▶ **Task instructions**:
Print all records exactly, pictures left out.

Saved data entries:
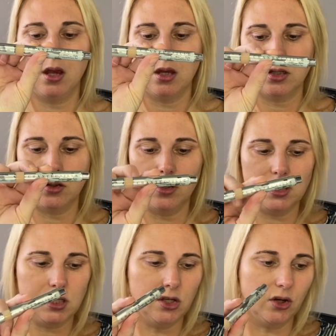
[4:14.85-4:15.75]
So this
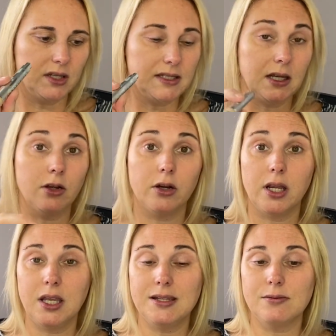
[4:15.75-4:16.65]
is their concealer. It
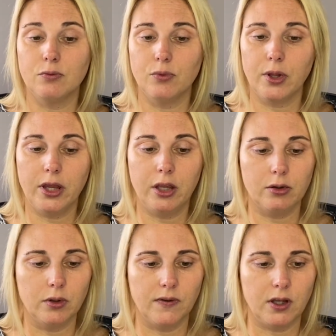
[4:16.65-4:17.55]
gets really good
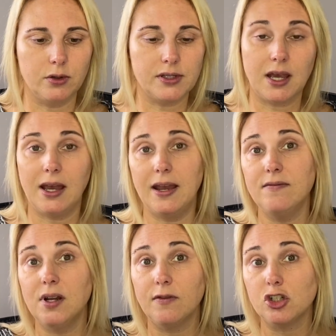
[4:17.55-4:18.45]
reviews. I've
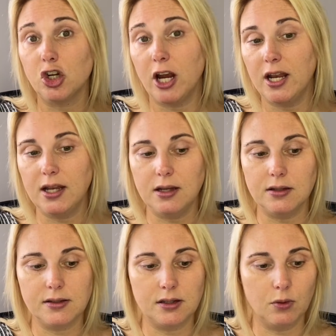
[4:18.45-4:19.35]
never tried it,
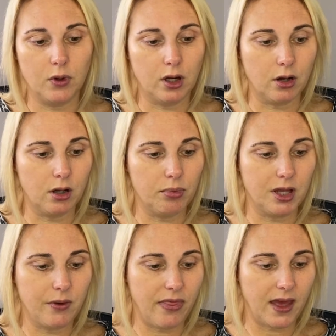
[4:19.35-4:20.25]
so we are going to play
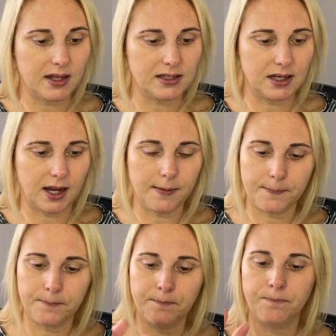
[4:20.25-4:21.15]
with that today.
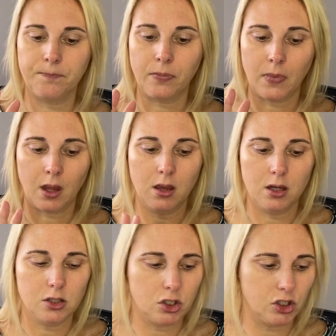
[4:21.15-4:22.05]

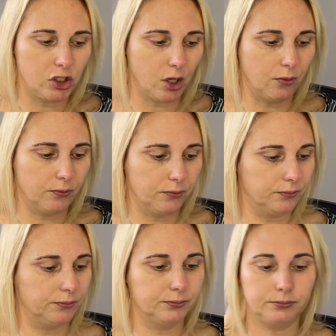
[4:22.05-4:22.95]
So
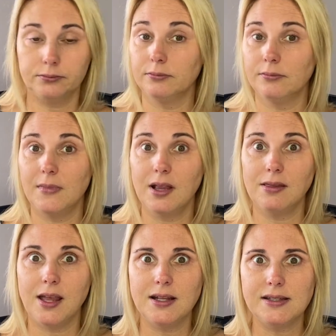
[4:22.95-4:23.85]

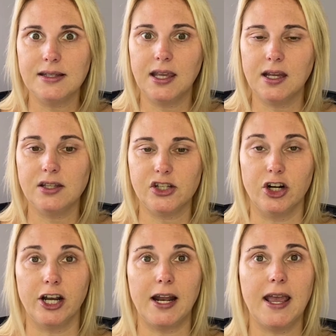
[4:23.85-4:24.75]
let's get
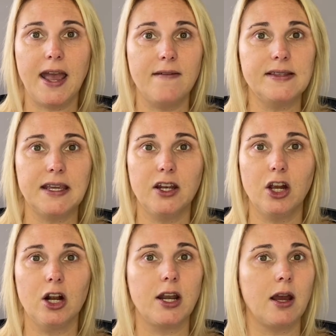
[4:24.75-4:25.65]
started. I have
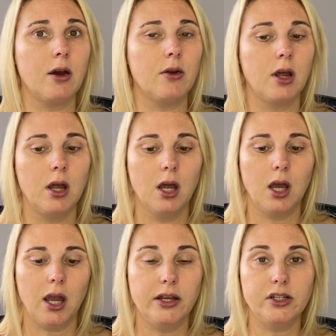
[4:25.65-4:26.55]
skincare down.
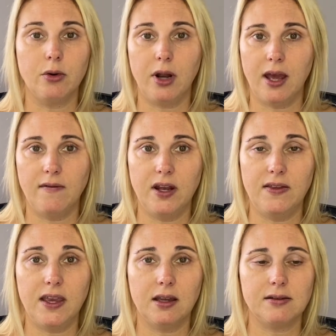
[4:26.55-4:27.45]
I don't have
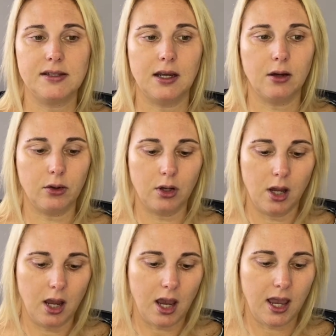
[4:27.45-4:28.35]
anything else down.
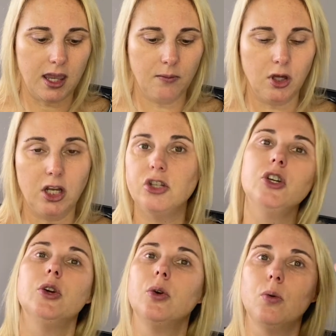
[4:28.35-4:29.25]
I am going to
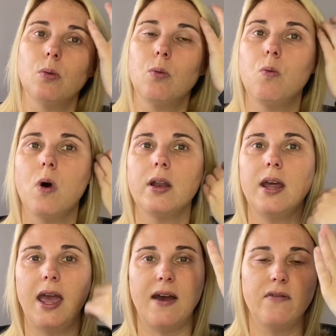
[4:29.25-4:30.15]
do one
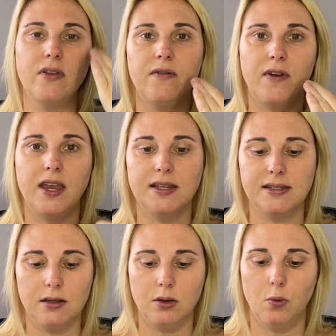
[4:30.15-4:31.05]
half of the
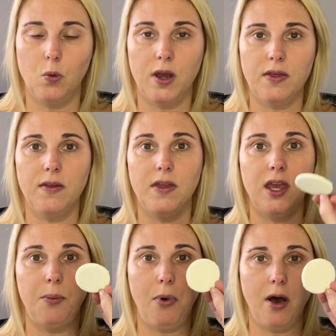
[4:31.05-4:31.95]
face with
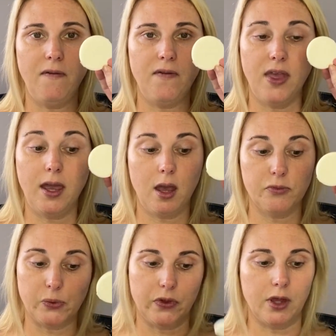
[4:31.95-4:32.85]
the puff that
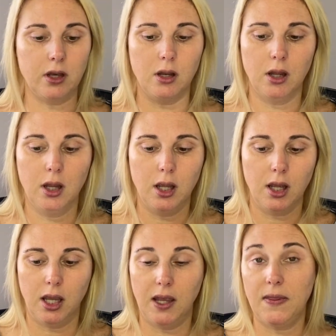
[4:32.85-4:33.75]
comes with it
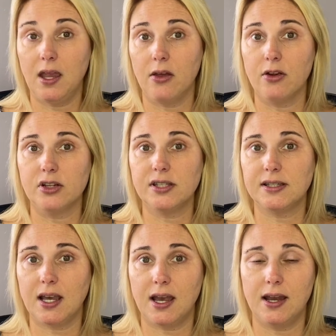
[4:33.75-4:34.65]
and the other
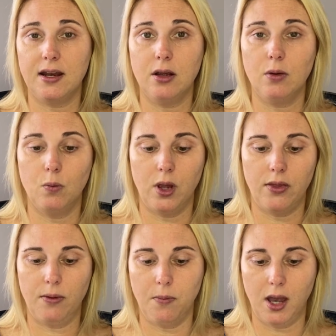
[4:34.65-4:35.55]
side
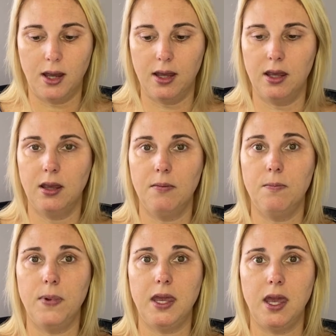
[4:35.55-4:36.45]
with my
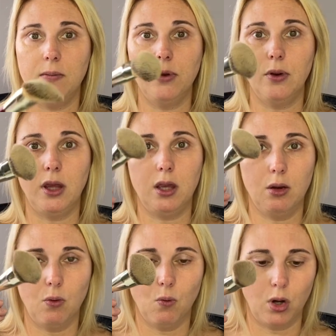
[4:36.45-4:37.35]
BK Beauty
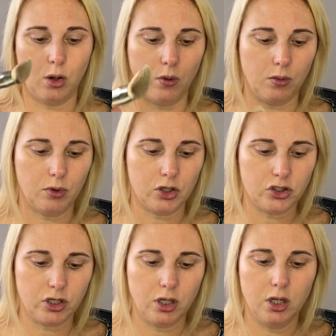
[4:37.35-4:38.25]
101
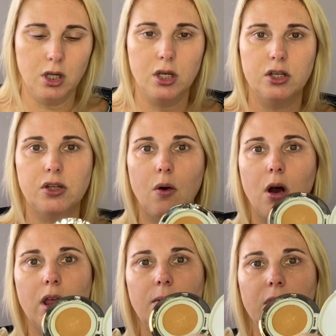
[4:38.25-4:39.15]
brush. So
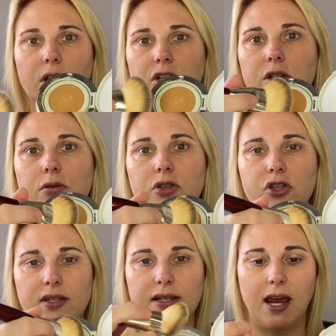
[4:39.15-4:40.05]
all I'm going to do is
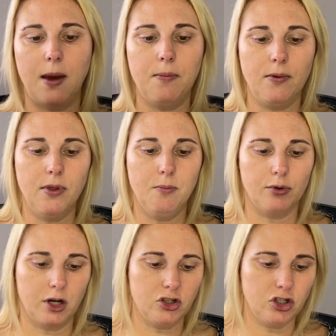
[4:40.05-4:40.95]
just tap the
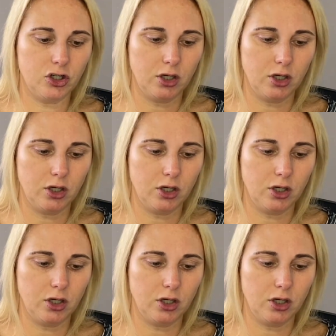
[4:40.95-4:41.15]
brush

▶ **Task output**:
[4:14.85-4:15.75]
So this
[4:15.75-4:16.65]
is their concealer. It
[4:16.65-4:17.55]
gets really good
[4:17.55-4:18.45]
reviews. I've
[4:18.45-4:19.35]
never tried it,
[4:19.35-4:20.25]
so we are going to play
[4:20.25-4:21.15]
with that today.
[4:21.15-4:22.05]

[4:22.05-4:22.95]
So
[4:22.95-4:23.85]

[4:23.85-4:24.75]
let's get
[4:24.75-4:25.65]
started. I have
[4:25.65-4:26.55]
skincare down.
[4:26.55-4:27.45]
I don't have
[4:27.45-4:28.35]
anything else down.
[4:28.35-4:29.25]
I am going to
[4:29.25-4:30.15]
do one
[4:30.15-4:31.05]
half of the
[4:31.05-4:31.95]
face with
[4:31.95-4:32.85]
the puff that
[4:32.85-4:33.75]
comes with it
[4:33.75-4:34.65]
and the other
[4:34.65-4:35.55]
side
[4:35.55-4:36.45]
with my
[4:36.45-4:37.35]
BK Beauty
[4:37.35-4:38.25]
101
[4:38.25-4:39.15]
brush. So
[4:39.15-4:40.05]
all I'm going to do is
[4:40.05-4:40.95]
just tap the
[4:40.95-4:41.15]
brush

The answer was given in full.